### [YOUR GOAL]
The expected output is exactly the lines below, starting at the line with "[22:28.09-22:29.09]" and ending at the line with "Transcript: as well", both included; no other line belongs in it.

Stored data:
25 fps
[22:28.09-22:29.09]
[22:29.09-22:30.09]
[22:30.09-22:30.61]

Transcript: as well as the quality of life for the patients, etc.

---

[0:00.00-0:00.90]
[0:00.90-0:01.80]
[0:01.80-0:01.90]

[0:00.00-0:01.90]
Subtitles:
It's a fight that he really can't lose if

### [TASK ANSWER]
[22:28.09-22:29.09]
[22:29.09-22:30.09]
[22:30.09-22:30.61]

Transcript: as well as the quality of life for the patients, etc.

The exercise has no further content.